The Intellectual Follies: A Memoir of the Literary Venture in New York and Paris
(“Lionel Abel succeeds in entertaining us with great stori...)
“Lionel Abel succeeds in entertaining us with great stories about the artists and writers in Greenwich Village and Paris in the 1930s and ‘40s, and at the same time in shrewdly exposing the moral and political consequences of literary and artistic modernism. The Intellectual Follies is a fascinating memoir on an important subject.” ―Gertrude Himmelfarb A member of that distinctive group of New York intellectuals who came of age during the thirties, Lionel Abel chronicles a half-century of ferment in politics, the arts, and the world of ideas. Along with his spirited analysis of issues and movements, he gives us vivid accounts of his talented contemporaries.
Lionel Abel was a professor and author. He is also known as a great dramatist. Abel was also the authorized translator for the works of Jean-Paul Sartre. Therefore, he spent his life working with words, whether it was writing novels, essays or plays. Lionel Abel was also one of the signers of the "Humanist Manifesto".
Background
Lionel Abel was born on November 28, 1910. He grew up in New York City and left home at a young age for the excitement of Greenwich Village. Abel was the son of Alter Abelson, a rabbi and poet, and of Anna Schwartz Abelson, a writer of short stories. His brother, Raziel Abelson was a professor emeritus of philosophy at New York University; he also had two sisters. Besides his brother, Mr. Abel is survived by two sisters, Aimee Sheff of Manhattan and Carmel Friedman of Englewood, New Jersey.
Education
Lionel Abel graduated from high school at the age of fourteen and moved out of his parents' home when he was fifteen, also shortening his name around this time. Lionel Abel attended St. John’s University in New York from 1926 to 1928, then transferred to the University of North Carolina, which Lionel attended from 1928 to 1929. However, he was expelled for publishing a magazine and never earned a college degree.

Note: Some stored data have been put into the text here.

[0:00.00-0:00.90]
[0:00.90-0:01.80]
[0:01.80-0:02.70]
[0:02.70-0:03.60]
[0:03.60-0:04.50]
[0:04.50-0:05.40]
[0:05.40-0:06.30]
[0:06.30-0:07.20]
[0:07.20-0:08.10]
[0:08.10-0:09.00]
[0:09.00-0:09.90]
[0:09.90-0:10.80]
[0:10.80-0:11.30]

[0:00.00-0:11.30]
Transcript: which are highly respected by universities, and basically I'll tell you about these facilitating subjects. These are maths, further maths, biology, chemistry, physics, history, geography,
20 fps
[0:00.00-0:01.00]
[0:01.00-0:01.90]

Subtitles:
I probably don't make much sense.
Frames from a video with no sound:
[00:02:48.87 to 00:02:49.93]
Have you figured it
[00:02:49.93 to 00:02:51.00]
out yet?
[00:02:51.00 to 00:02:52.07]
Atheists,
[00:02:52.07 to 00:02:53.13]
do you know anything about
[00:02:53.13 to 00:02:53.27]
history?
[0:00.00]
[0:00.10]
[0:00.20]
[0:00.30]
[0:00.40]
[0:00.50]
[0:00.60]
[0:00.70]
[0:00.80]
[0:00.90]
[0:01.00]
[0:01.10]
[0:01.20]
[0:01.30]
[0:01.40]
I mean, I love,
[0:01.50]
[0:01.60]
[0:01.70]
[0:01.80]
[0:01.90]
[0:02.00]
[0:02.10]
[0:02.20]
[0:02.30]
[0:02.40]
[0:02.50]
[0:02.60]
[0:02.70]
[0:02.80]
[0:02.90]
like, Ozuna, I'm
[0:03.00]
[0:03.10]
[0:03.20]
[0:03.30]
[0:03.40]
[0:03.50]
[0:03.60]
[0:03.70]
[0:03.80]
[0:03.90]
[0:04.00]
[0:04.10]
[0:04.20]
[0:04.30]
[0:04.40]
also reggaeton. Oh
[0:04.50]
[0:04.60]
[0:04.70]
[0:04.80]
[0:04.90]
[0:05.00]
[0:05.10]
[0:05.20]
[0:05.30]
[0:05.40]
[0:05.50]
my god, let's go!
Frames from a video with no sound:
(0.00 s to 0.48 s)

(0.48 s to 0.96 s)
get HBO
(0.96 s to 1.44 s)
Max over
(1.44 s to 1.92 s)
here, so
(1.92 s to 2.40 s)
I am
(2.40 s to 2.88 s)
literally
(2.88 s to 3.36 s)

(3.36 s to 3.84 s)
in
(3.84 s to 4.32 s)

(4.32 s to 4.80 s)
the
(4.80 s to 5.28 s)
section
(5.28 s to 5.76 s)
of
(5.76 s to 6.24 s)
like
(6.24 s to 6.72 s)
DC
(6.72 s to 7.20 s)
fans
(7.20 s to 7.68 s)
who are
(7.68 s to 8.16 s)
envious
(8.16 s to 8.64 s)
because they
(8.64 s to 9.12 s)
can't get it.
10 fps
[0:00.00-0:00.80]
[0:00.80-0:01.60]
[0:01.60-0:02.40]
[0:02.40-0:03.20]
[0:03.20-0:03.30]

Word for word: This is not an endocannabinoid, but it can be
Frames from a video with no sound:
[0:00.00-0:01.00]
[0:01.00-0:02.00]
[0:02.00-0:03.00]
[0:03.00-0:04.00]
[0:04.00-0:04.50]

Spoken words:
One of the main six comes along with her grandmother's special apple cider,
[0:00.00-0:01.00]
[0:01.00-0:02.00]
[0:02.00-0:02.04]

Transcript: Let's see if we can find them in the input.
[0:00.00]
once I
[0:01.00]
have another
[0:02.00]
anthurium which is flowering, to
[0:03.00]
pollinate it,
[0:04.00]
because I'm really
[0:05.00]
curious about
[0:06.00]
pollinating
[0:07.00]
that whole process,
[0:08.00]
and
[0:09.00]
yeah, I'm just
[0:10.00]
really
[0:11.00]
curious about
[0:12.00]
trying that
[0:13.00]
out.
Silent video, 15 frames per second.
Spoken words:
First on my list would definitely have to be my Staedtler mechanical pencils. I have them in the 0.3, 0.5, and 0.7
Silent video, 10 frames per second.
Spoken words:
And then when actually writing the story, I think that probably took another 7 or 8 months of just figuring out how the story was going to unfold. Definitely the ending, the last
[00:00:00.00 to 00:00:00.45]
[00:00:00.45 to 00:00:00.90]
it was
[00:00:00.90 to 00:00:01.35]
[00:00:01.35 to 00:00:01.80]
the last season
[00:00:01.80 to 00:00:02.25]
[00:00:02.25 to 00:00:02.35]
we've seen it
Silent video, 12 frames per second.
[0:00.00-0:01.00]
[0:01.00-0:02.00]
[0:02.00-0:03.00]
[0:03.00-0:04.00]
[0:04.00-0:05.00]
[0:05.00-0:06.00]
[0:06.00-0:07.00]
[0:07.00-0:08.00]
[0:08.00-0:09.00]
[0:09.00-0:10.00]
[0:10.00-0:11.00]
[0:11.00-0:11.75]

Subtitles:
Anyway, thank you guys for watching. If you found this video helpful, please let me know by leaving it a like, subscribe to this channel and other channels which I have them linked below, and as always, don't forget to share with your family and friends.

Despite never obtaining a college degree, Lionel Abel was offered a professor position at the State University of New York at Buffalo because of his writings. After teaching appointments at Columbia and Rutgers Universities and at the Pratt Institute, he concluded his academic career in the English Department of the University at Buffalo, before retiring to New York City. Then Lionel moved to Greenwich Village. There he became a contemporary of many of the intellectuals and artists of that time and pursued his own writing career. Lionel Abel's first play "The Death of Odysseus" was produced in 1953, but it is his play "Absalom" that brought him to the attention of critics. Absalom told the story of King David’s dilemma over which of his sons should succeed him.
For the most part, Abel’s radical politics and his defense of the cultural underdogs are best expressed in numerous essays which he had contributed to the early years of "Partisan Review, New Politics" and later, in his impassioned critical view of Hannah Arendt’s "Eichmann" in Jerusalem in 1963, which was also linked to Abel’s memorable attack on Irving Kristol and Alfred Kazin.
Personality
A lively and sometimes cantankerous polemicist, Abel counted numerous members of his generation's intellectual elite among his friends and sparring partners, including Delmore Schwartz, Meyer Schapiro, Clement Greenberg, Robert Lowell, Randall Jarrell, Lionel Trilling, James Agee, Mary McCarthy, Hannah Arendt, Leslie Fiedler and Elizabeth Hardwick.
Quotes from others about the person
John Gross: ''Yet Mr. Abel never leaves you with the feeling that you have heard it all before. He is too independent and effervescent for that; his mind goes off on too many unexpected tangents.''
Dick Schaap: ''Sartre says Abel is the most intelligent man in New York City. Kenneth Rexroth, the poet-critic, says Abel is the most intelligent man in New York City. Abel himself will not say that he is the most intelligent man in New York City. But he will say that Sartre and Rexroth are both magnificent judges of intellect.''
Connections
In 1939, Abel married Sherry Goldman, whom he later divorced. In 1970, he married Gloria Becker.